Carrie's one-and-only college visit took him across the country and well outside of his comfort zone to Athens, Ohio. Within hours, though, he knew the fit at Ohio University was right.

"I fell in love with this big-time dream of being able to go to a D-I scholarship team and being able to go to a college is something I've seen all three of my oldest brothers do," Carrie said. "That was a dream I was chasing as well to get that feel."

It turned out to be the first of two times football took Carrie from California to Ohio.


It was a smoother ride in college and the NFL, but there were still hurdles to clear. The way Carrie sees it, those hurdles present themselves every day he sets foot on the field.

Carrie redshirted twice, first in 2009 after playing in 11 games the previous season, and again in 2012 because of a shoulder injury. He was at his best when it mattered most, though, as he intercepted four passes -- two of which he returned for touchdowns -- and led the Mid-American Conference in punt return average during his senior season. It was just enough to catch the eye of the NFL, and Carrie found a home with the Oakland Raiders, who selected him early in the seventh round of the 2014 draft.

Every step of the way, Carrie had his heart checked, re-checked and checked again. No injury goes without scrutiny in the NFL, and Carrie's was treated no differently.

"I think it definitely weighs in to their overall evaluation of a player," Carrie said. "Do we want to deal with a guy that had open heart surgery? I think that always comes into the equation, whether you want to deal with it or not. Is he completely healed? Are we getting damaged goods? I think they're all things that weigh into the evaluation of a player. I think it's hand in hand with knee injuries, hand injuries, whatever you go through."

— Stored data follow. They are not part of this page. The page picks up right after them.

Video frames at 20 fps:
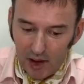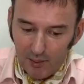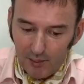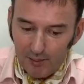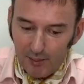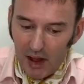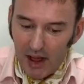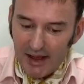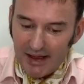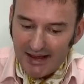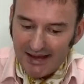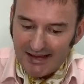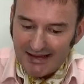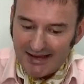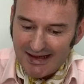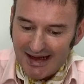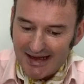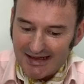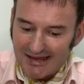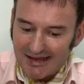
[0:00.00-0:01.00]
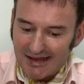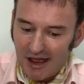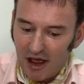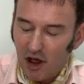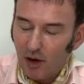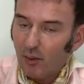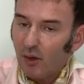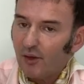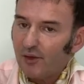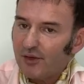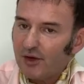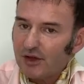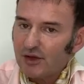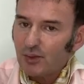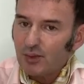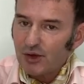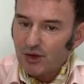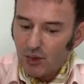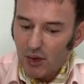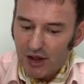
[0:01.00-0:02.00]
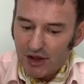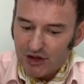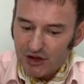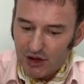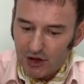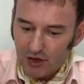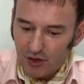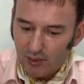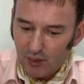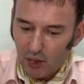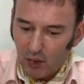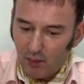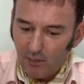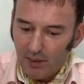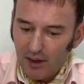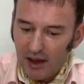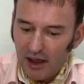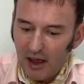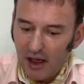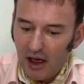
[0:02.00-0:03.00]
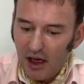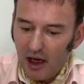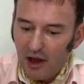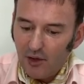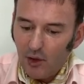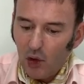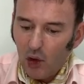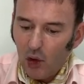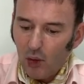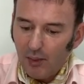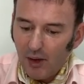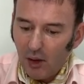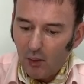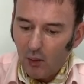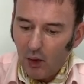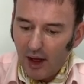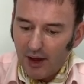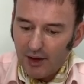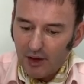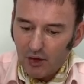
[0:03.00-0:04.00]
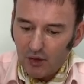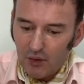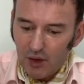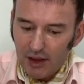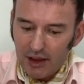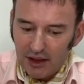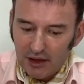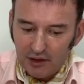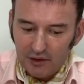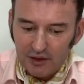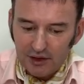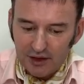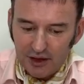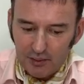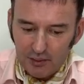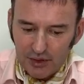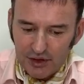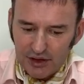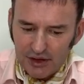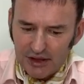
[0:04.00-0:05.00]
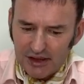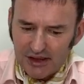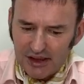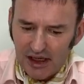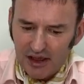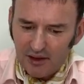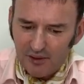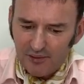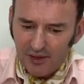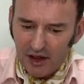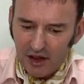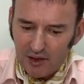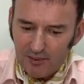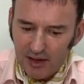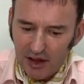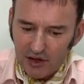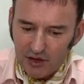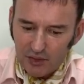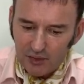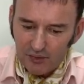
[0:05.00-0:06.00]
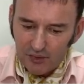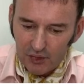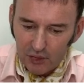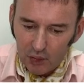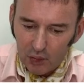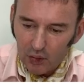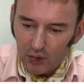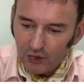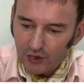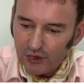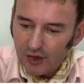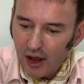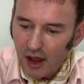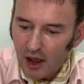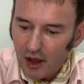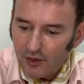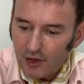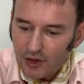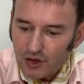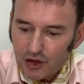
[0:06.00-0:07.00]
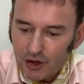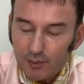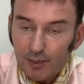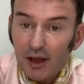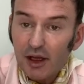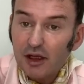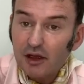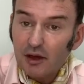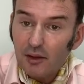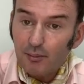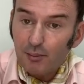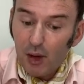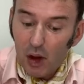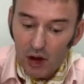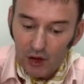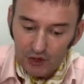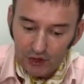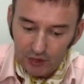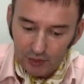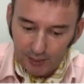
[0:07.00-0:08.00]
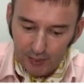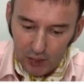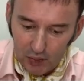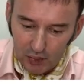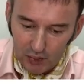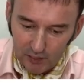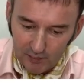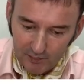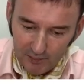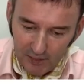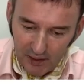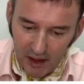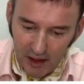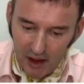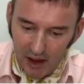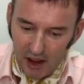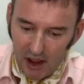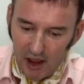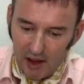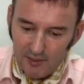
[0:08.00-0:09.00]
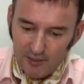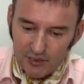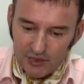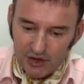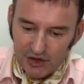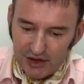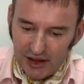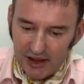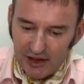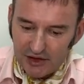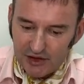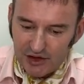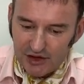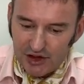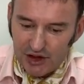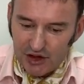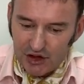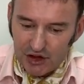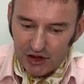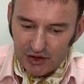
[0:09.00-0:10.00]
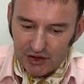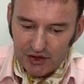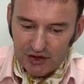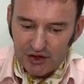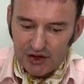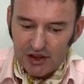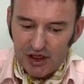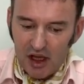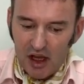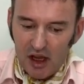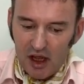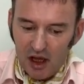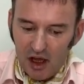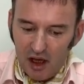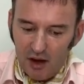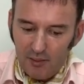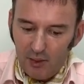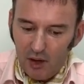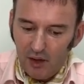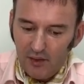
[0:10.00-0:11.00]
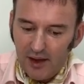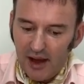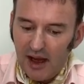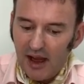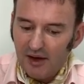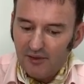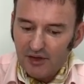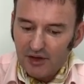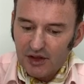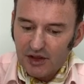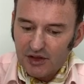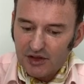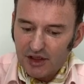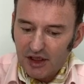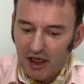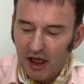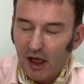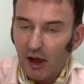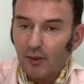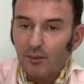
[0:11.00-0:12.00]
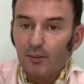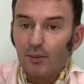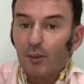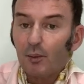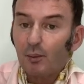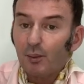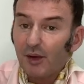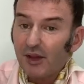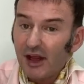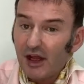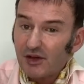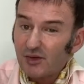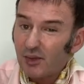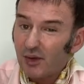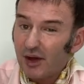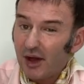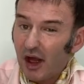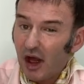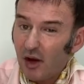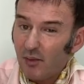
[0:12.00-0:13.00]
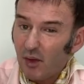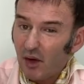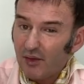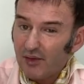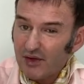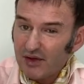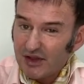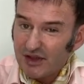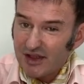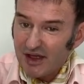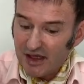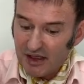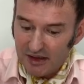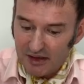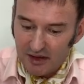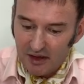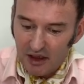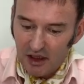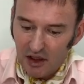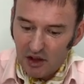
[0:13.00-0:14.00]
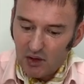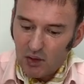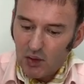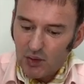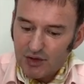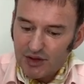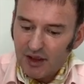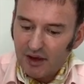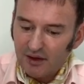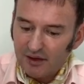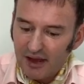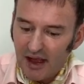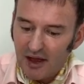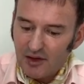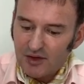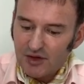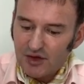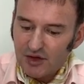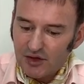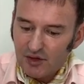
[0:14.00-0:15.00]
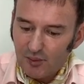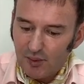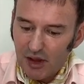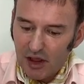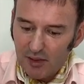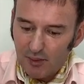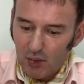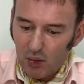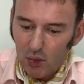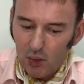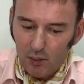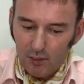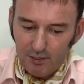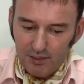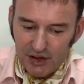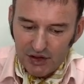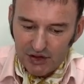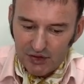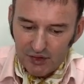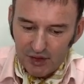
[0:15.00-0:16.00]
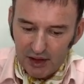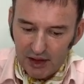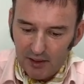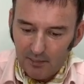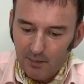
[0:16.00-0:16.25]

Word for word: by ETS to the Home Office was questionable, and that all but one agreed that it contained fundamental flaws that should make it impossible um, to take decisions um, on that evidence alone. But that's what the Home Office did, causing thousands of people misery.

Year after year, Carrie believed he had to prove himself just to make the Raiders' 53-man roster. Even as he established himself as a regular starter, culminating with 16 starts in 2017, Carrie's approach didn't change.

And though he's signed his most lucrative contract yet in Cleveland, Carrie hasn't relented. Though Terrance Mitchell has emerged as the starting cornerback opposite of first-round rookie Denzel Ward, Carrie remains poised to play a major role, whether it be on the outside or in the slot.

He's in a city he's grown to love -- his parents moved here during his college career and his wife, Tyisha, grew up in the area -- and on a team that reflects the underdog mentality he's carried ever since his birth defect was diagnosed.

"You always want to be a part of history in the making in the sense that you are able to be on that team when it has gotten turned around," Carrie said. "That is a challenge that I think all players take on, and myself personally, that is something that I want to embrace, too. I want to be able to be one of the cornerstone players that are able to get this thing turned around."

More than 10 years later, Carrie continues to train with Reynard, who is now based in Colombia, South Carolina. This past offseason, the two worked together for nearly a month, a period in which Reynard had Carrie on an exclusively vegan diet. Just like it was night after night inside the training facility back in California, every action is designed to push Carrie's body beyond limits that were previously viewed as barriers.

"If my road was easier, maybe I wouldn't have had to work as hard," Carrie said. "To me, I still have to work hard because in the back of my mind, I still see myself as being drafted in the seventh round, you still in this league no matter where you go, even though Cleveland has brought me here, I still have to prove and reprove and reprove.

"You still have to produce and you still have to prove why you should be the starter, why you should be playing in this position, why I should trust you on the field. That's something I've continued to ingrain in my mind, especially with this procedure. It's something I continue to fight for."